The Trib and Sun-Times Use Urlacher

Custody cases should be private matters between the families involved in them. The facts of the cases are usually so personal, so intimate that no one wants to see the details splashed across the front page of the newspaper. When a child is involved, they should not be fodder for gossip, and they definitely shouldn't be used by two local newspapers as a chance to one-up the other. Unfortunately, that is exactly what the Chicago Tribune and the Chicago Sun-Times are doing with Brian Urlacher's custody dispute over his three-year-old son, Kennedy.

On Wednesday, the Sun-Times published a report from court documents questioning Urlacher's parenting skills. Urlacher wasn't being accused of neglect or abuse; instead, Kennedy's mother said that the boy had painted fingernails and once wore a pink diaper. Was it news? Maybe, if you're the Star or Us Weekly, but the Sun-Times is supposed to be a respectable newspaper. Not only does reporting such drivel sully their reputation, but it also makes the football reporters' jobs more difficult. Urlacher won't talk to the Sun-Times now. How are they supposed to do their job when the best-known player won't speak to them?

Yesterday, the Tribune, which never misses an opportunity to prove that they are the respectable newspaper, printed an interview with Urlacher. It seems that Urlacher's aim in speaking with Tribune Bears reporter David Haugh was to take shots at the child's mother. Haugh's aim was to take shots at the Sun-Times: This "news" doesn't suggest Urlacher is a bad dad. It proves he is a famous dad.

The article, originally reported by the Joliet Herald-News, part of the Sun-Times News Group, was accompanied by a photo of the boy's painted toenails and was the second-most-viewed story on the Sun-Times' Web site as of Wednesday night. Mission accomplished.

Haugh also called the attention paid to Urlacher's custody case uninvited and tabloid-like. Mission accomplished, indeed. The Tribune reinforced the idea that this story doesn't deserve attention by giving it attention. Two articles about Urlacher's legal troubles with his child's mother appeared on the front page of the Tribune sports section.

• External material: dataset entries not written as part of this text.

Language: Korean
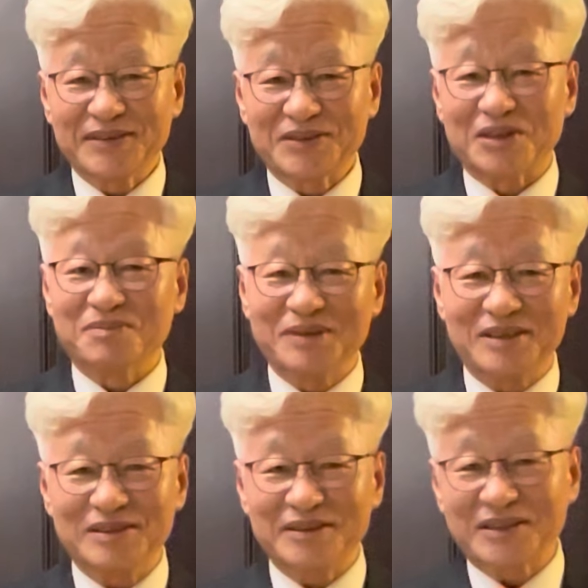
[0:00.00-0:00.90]

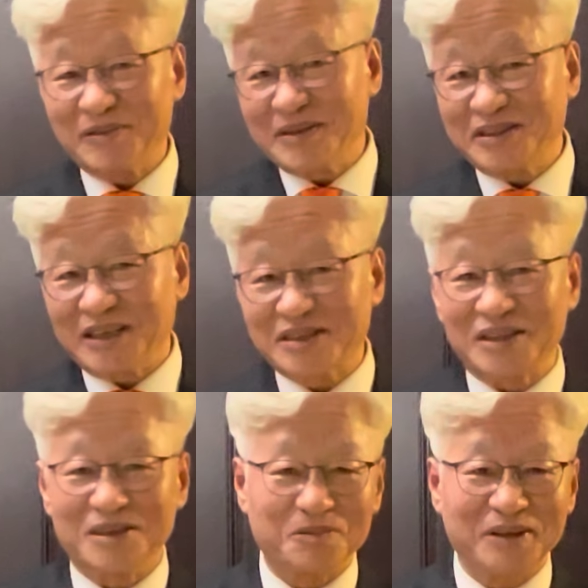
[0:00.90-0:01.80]
정말 사회적
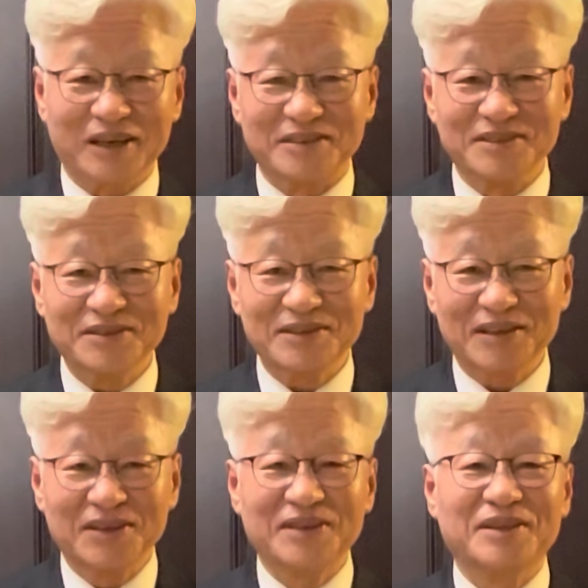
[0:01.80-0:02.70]
약자를 위한
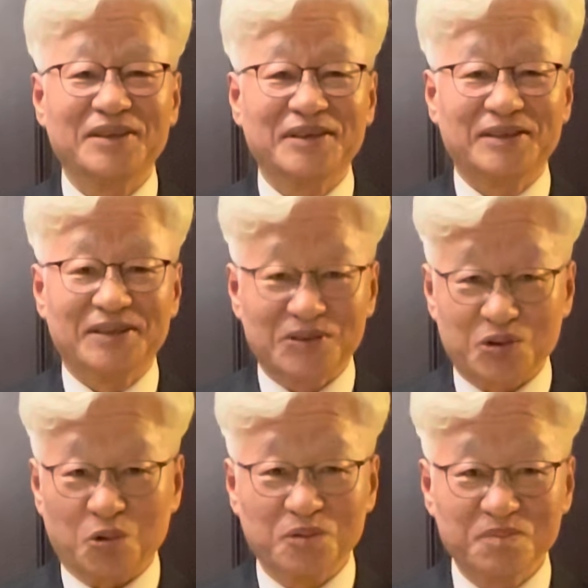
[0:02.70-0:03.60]

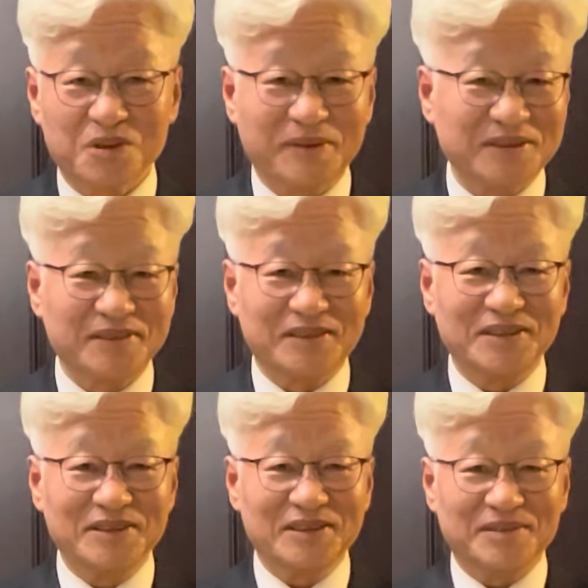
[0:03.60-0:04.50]
좋은
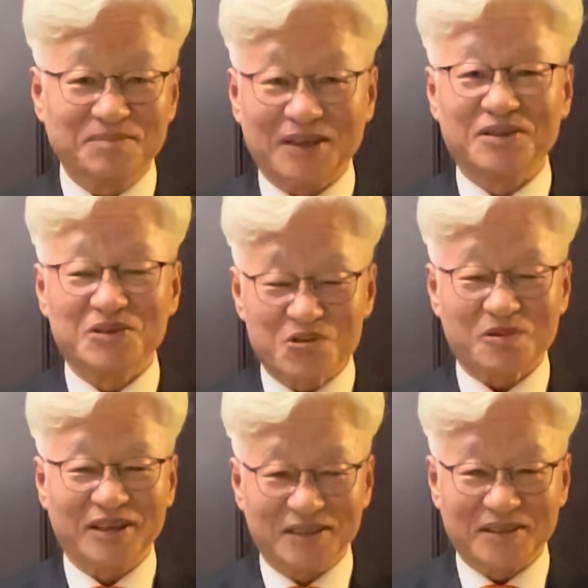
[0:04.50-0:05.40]
법안들을 만들
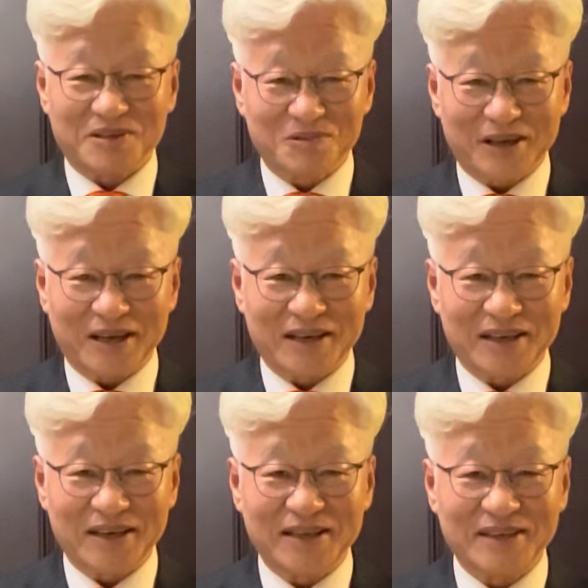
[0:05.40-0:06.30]
수가 있겠구나
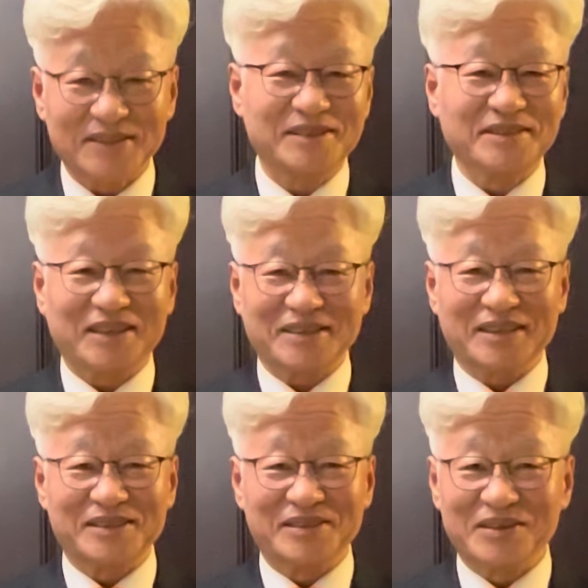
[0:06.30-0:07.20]
그런
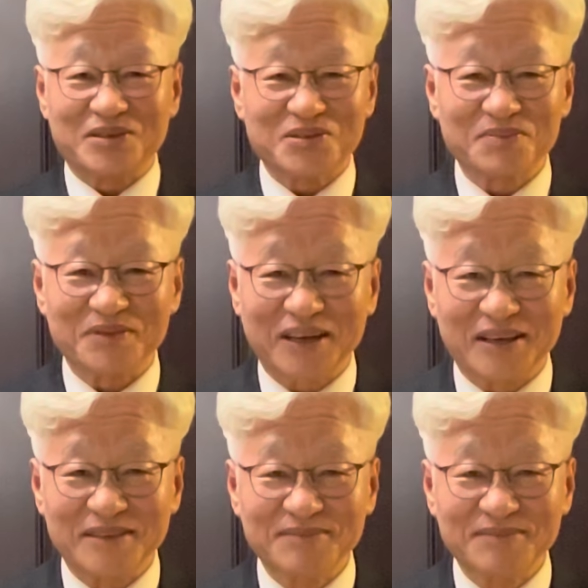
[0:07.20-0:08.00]
생각을 했었습니다.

The Sun-Times and Tribune both scored huge stories this week. Their online numbers are through the roof, but it's pretty sad to know that they did it because of a custody battle over a three-year-old. As I read the Tribune story yesterday, my father said to me "There's her side, his side and the truth." That's very true. The Sun-Times and the Tribune, however, are two sides that don't belong in that scenario.